When asked about the compliance challenge in doing this, Malpocker said, “Right now, especially with the CFPB guidelines that came out last year it is very pertinent to make sure you do your proper due diligence in selecting an outsourced provider so…we are looking at providing services to help our lenders to properly manage those vendors  appropriately.”

When asked about what the transition to outsourcing is like in the current market, she said, “starting an outsource piece is really a matter of a quick orientation which we walk our members through and then in a matter that is really helpful.

“We suggest to originators is that they have staff…separate from the business units who can ensure that they can execute on their strategic initiative to make sure that a project it gets completed from beginning to end…to get them over that hump from having something where they are doing it in-house to outsourcing it to another provider,” Malpocker said.

Clearly the possibility of layoffs in developing an outsourced business process is a challenge, but whether they have to occur “really depends on your model,” she said, when asked about this. Whether layoffs are necessary generally is “based on their volumes and where they can reallocate staff,” Malpocker said.

For many independent mortgage bankers and community bankers, “The last thing they want to do is to reduce their staff,” so they might consider reallocating staff members with cross-functional skills to areas they feel should be kept in-house, she said.

“If you have cross-functional staff, you can reallocate them to different parts of the organization,” Malpocker said.

She stresses that developing a better business process is not only about reducing costs but also about at the same time achieving incremental growth. So this may include developing new strategies for growing volume in a shrinking market, such as a focus on social media or Internet outreach to borrowers.

Malpocker said another example might be a focus on how to stay relevant given changing demographics of consumers in a particular market.

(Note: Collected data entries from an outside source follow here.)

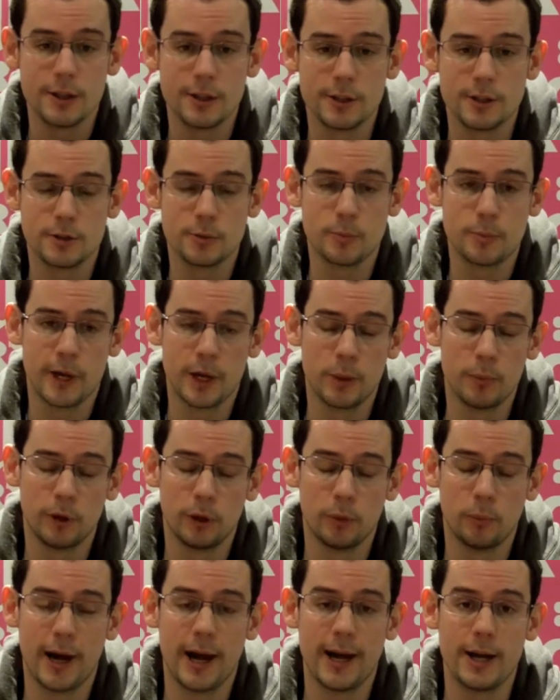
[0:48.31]
This is
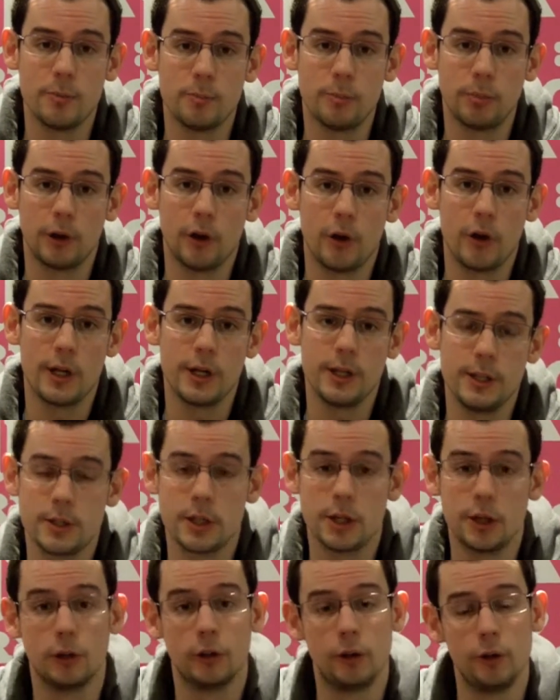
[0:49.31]
payable by
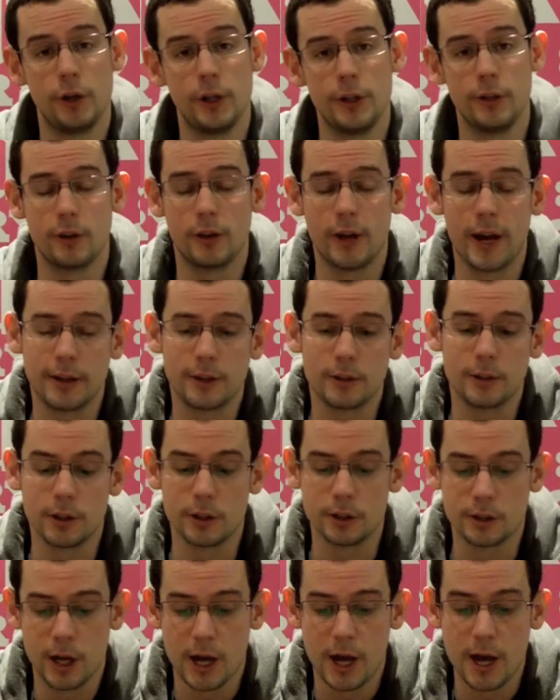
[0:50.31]
employees, including
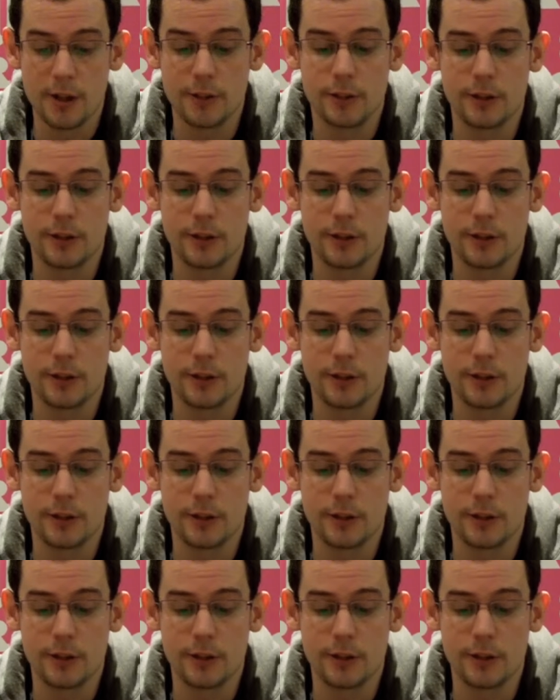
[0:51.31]
directors.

Although strategies vary by company, she said her organization helps members share best practices. It also aggregates and shares with its membership benchmarking data in various areas and offers some outsourced services internally but also some through business partners.

Malpocker said the most common areas outsourced tend to be underwriting, quality control and appraisal management, depending each individual lenders’ needs, finances and business philosophies.

“The whole goal is to help them build a better business process so that they can better navigate current market conditions,” she said.

This includes making sure they are compliant with new regulations, Malpocker stressed, noting that this “drives a lot of the decision-making.

“Whether it is loan officer compensation or due diligence on outsourced providers, all of that can affect their process, as well as how they need to decide where they are going to put internal resources and where they can outsource,” she said. “When you are looking at redesigning your process to be compliant, you have to look at your resource management and it gets back to what I mentioned before, ensuring that you have someone that has their eye on the ball in executing strategic initiatives.

“You want to make sure you have your eye on who you are outsourcing to but you also want to have your eye on your business model and controlling your costs. It is more costly to do a purchase transaction. The main focus is managing your costs right now, but you have to have a strategy balancing that with the compliance requirements.”

When asked if lenders are being crunched and the combination of shrinking margins due to the shift to a purchase market and new regulations coming down, she said it depends on the lender’s model.

“A lot of our members were always purchase focused. They do refis for existing customers, but they didn’t take their eye off the ball when it came to purchases,” said Malpocker.

Lenders have seen regulations coming and knew there was eventually going to be a cyclical shift in the market, but they did not know exactly when the latter would occur. “That is why we talk to members about being prepared, so when it happens they have an actual plan.”